A Jerónimo Martins registou lucros de 165 milhões de euros no primeiro semestre deste ano, mais 9% que no mesmo período do ano passado, anunciou a empresa em comunicado.

As vendas consolidadas aumentaram 12,6% para 5,6 mil milhões de euros, ao passo que os custos operacionais aumentaram 10% para 857 milhões de euros. O resultado operacional cresceu 11,6%, para 228 milhões de euros. Já o resultado antes de juros, impostos, amortizações e depreciações (EBITDA) subiu 11,2%, para 350 milhões de euros.

«O crescimento de 9% do resultado líquido do grupo, num ambiente macroeconómico desfavorável, reflete a forte execução da nossa estratégia e a força competitiva dos nossos modelos de negócio», afirma o presidente executivo da Jerónimo Martins no comunicado.

Para a melhoria dos resultados contribuíram todas as áreas de negócio do grupo, que consolidaram «as suas posições de liderança», apesar do «ambiente económico desfavorável», explica a dona dos supermercados Pingo Doce.

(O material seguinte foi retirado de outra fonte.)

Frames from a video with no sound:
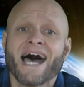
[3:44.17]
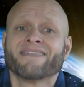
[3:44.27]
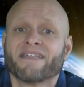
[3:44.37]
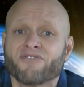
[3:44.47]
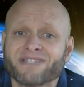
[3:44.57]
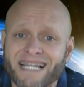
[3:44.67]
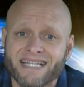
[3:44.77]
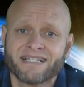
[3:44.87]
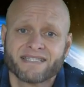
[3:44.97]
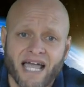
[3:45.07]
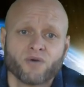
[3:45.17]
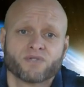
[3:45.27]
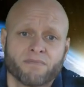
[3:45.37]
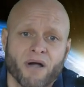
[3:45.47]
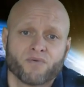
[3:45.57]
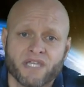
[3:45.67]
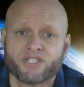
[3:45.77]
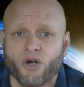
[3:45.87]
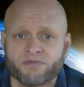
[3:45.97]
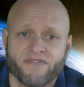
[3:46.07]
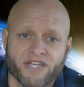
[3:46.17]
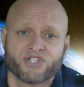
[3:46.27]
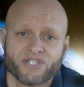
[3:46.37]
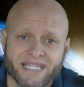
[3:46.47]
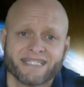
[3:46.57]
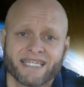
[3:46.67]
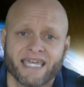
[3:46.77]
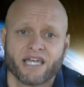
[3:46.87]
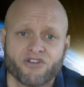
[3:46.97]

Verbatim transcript: and that there is little doubt about these observations indicate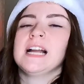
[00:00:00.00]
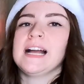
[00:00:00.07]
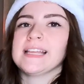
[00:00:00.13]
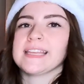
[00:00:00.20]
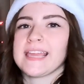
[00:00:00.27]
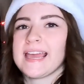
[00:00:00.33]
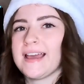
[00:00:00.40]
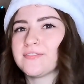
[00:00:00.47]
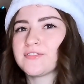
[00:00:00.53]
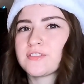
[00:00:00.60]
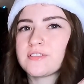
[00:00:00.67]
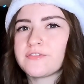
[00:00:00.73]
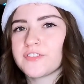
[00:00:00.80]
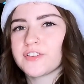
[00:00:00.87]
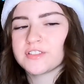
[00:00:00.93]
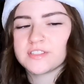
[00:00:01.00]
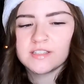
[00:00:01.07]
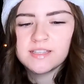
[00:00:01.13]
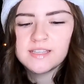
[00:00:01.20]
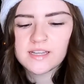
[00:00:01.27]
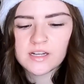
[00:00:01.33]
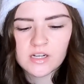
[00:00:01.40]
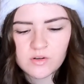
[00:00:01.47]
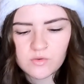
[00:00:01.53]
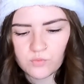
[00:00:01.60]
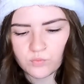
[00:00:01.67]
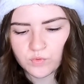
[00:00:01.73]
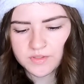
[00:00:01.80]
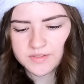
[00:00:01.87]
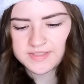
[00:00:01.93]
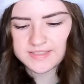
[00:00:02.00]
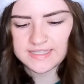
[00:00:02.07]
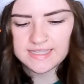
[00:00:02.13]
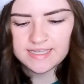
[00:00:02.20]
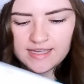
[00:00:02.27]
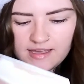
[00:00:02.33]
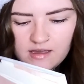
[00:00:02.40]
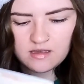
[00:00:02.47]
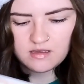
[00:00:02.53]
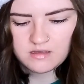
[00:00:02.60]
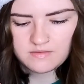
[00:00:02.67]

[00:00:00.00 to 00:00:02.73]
like after the first of the year. We'll see.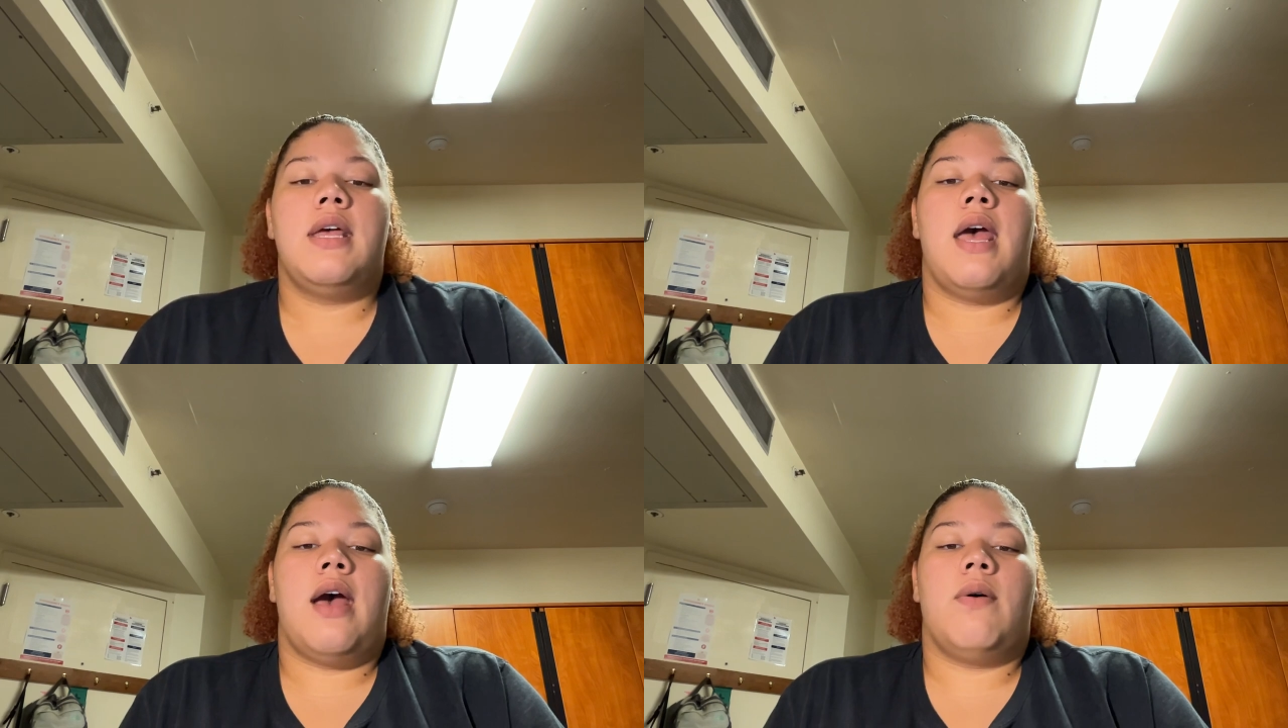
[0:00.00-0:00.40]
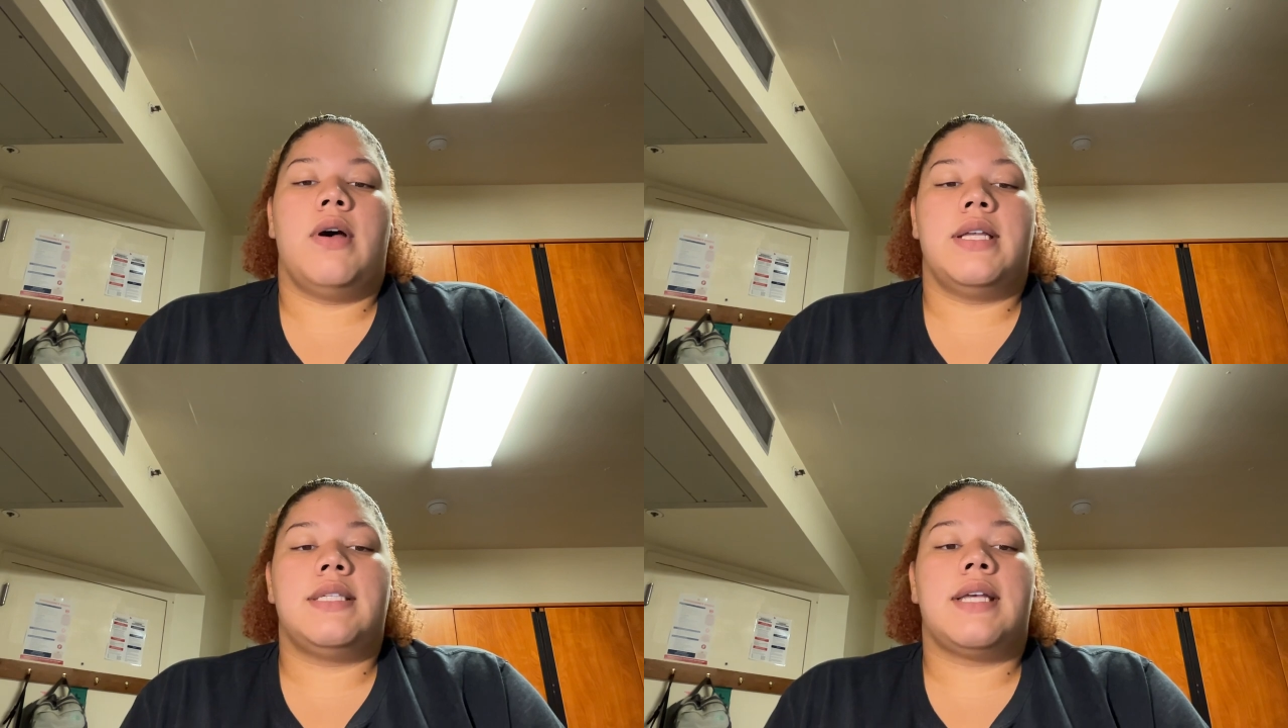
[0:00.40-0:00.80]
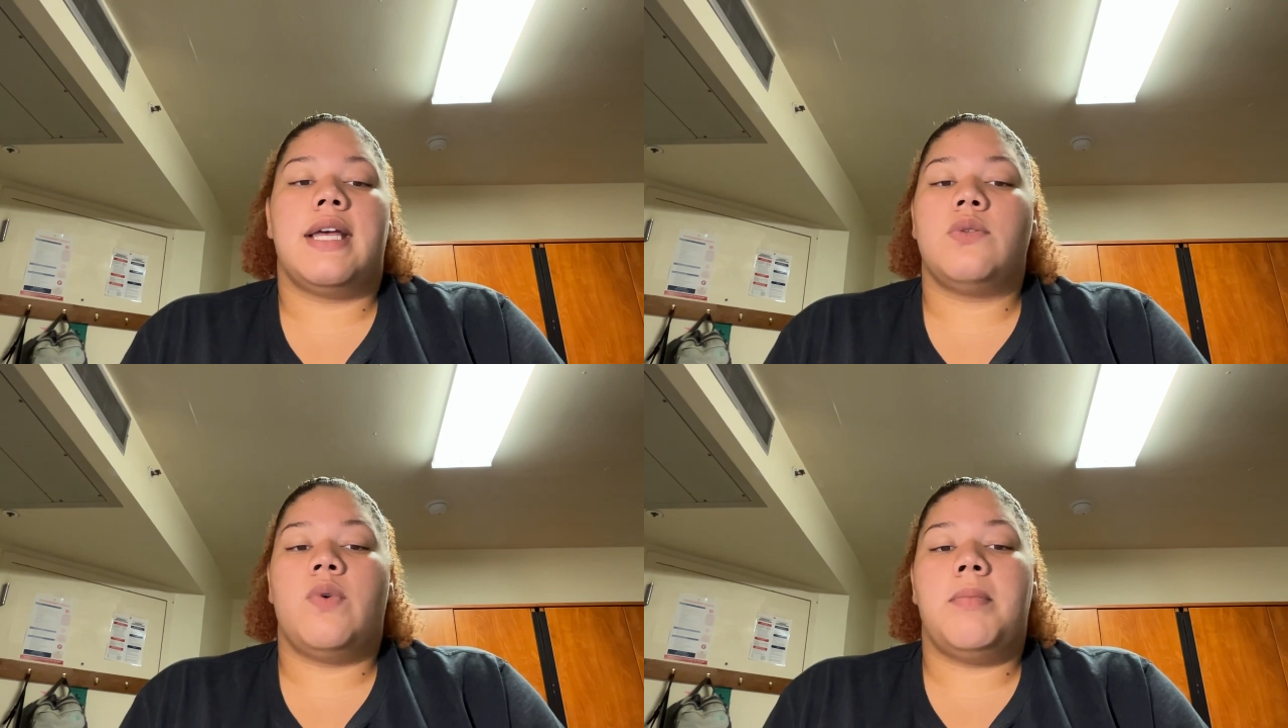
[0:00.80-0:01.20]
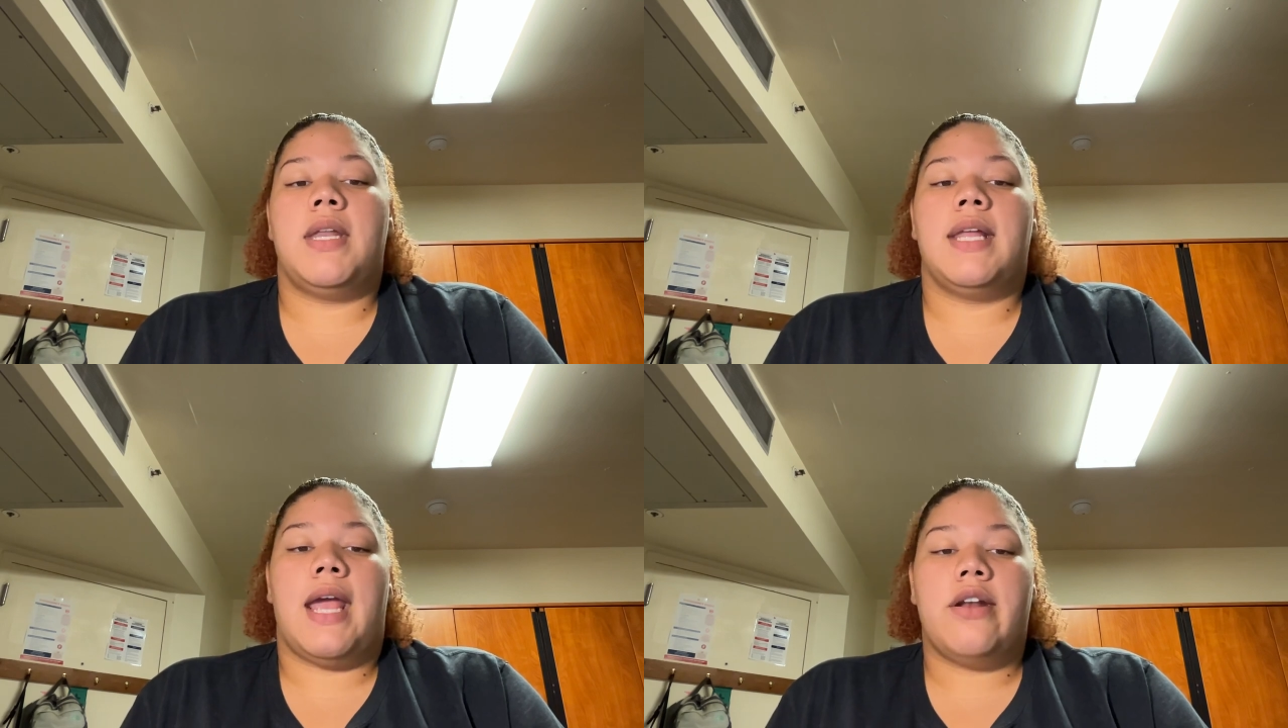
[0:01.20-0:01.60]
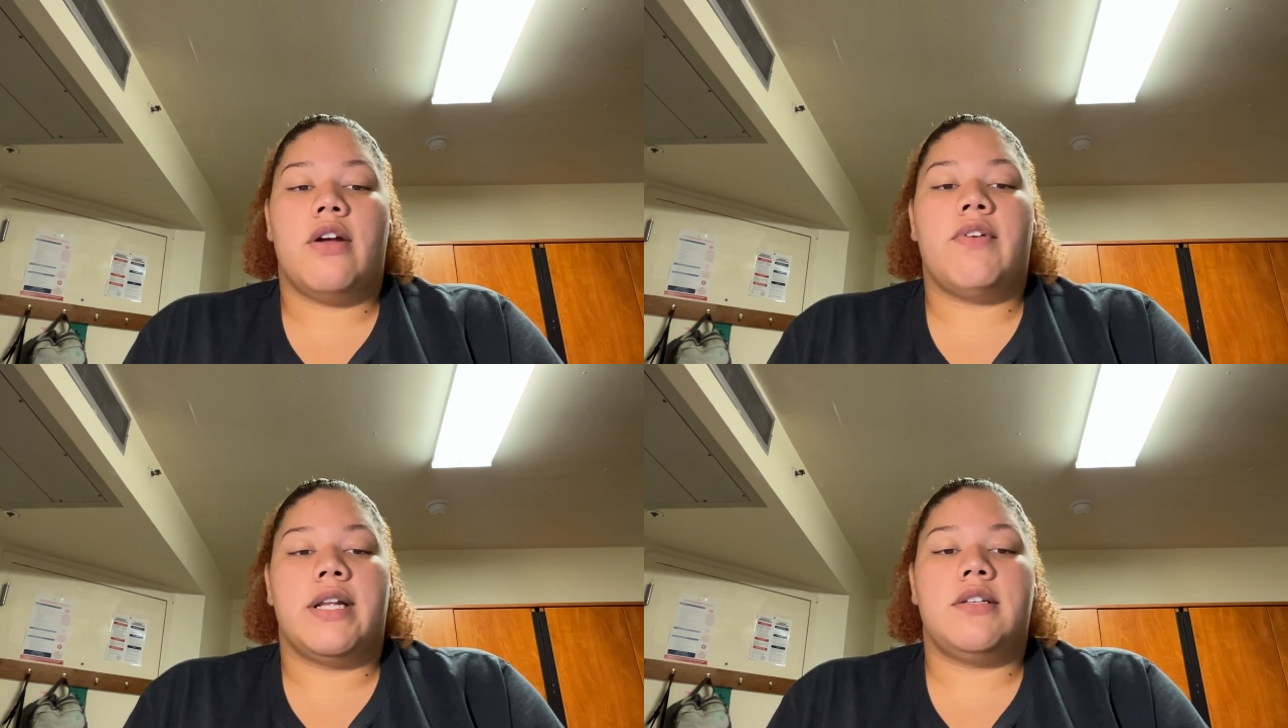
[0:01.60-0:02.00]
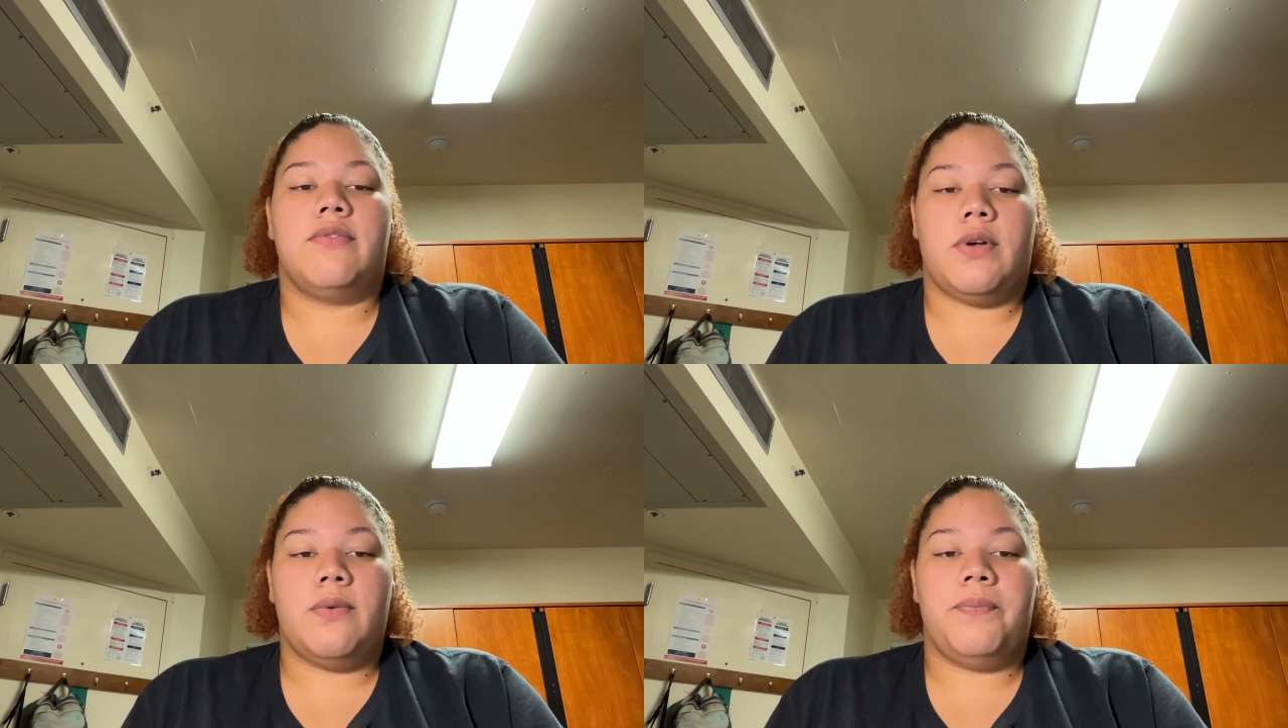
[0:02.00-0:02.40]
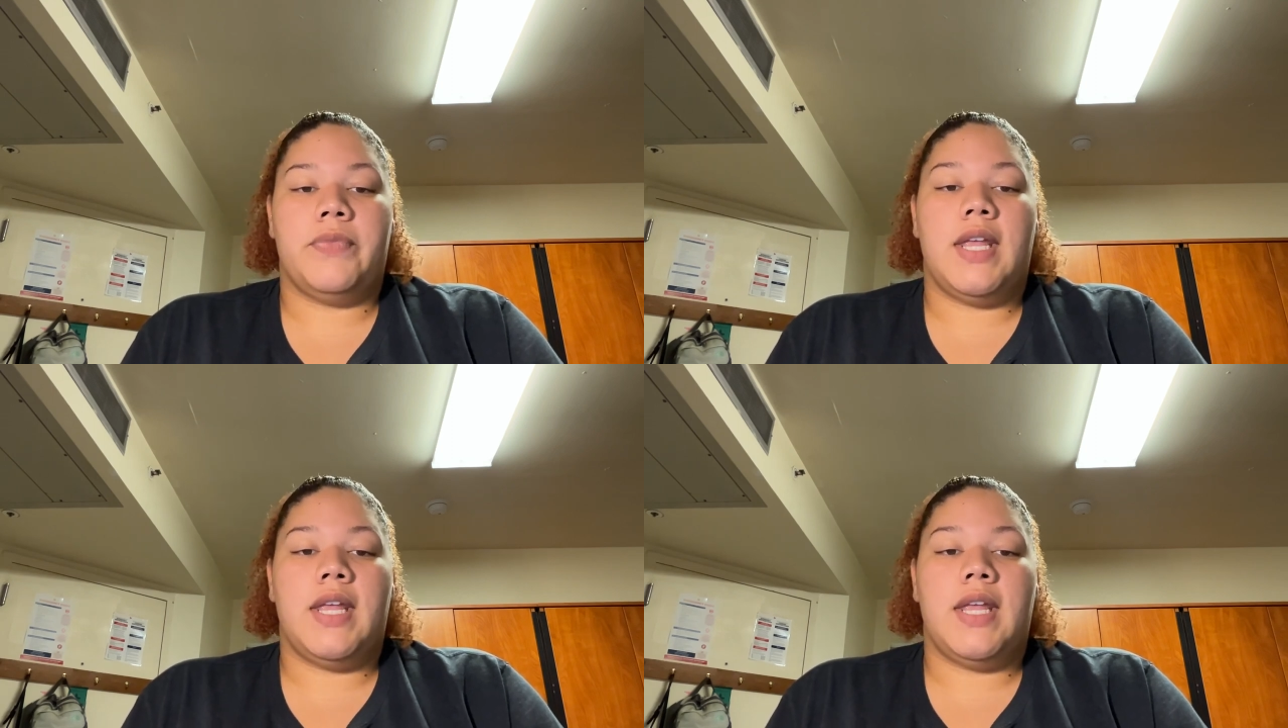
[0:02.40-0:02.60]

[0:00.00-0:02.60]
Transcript: how us as women gained our right to vote.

Segundo Pedro Soares dos Santos, a Biedronka [marca da Jerónimo Martins na Polónia] confirmou a força da sua liderança com um desempenho muito positivo no período», ao passo que o Pingo Doce, em Portugal, «levou as vendas no semestre a crescer 4%».

Depois dos resultados do primeiro semestre, o presidente executivo mostra-se otimista para os próximos tempos, apostando na manutenção da liderança na Polónia e na «robusta recuperação» do Pingo Doce, falando em «perspetivas positivas no que respeita ao crescimento de vendas e resultados para o grupo em 2013».

A Jerónimo Martins realizou investimentos de 227 milhões de euros na primeira metade do ano, com a maior fatia, equivalente a 78% do total, a ser destinada à Biedronka. O grupo afirma ainda que destinou 5,8 milhões de euros para apoiar as comunidades envolventes das lojas em Portugal e na Polónia.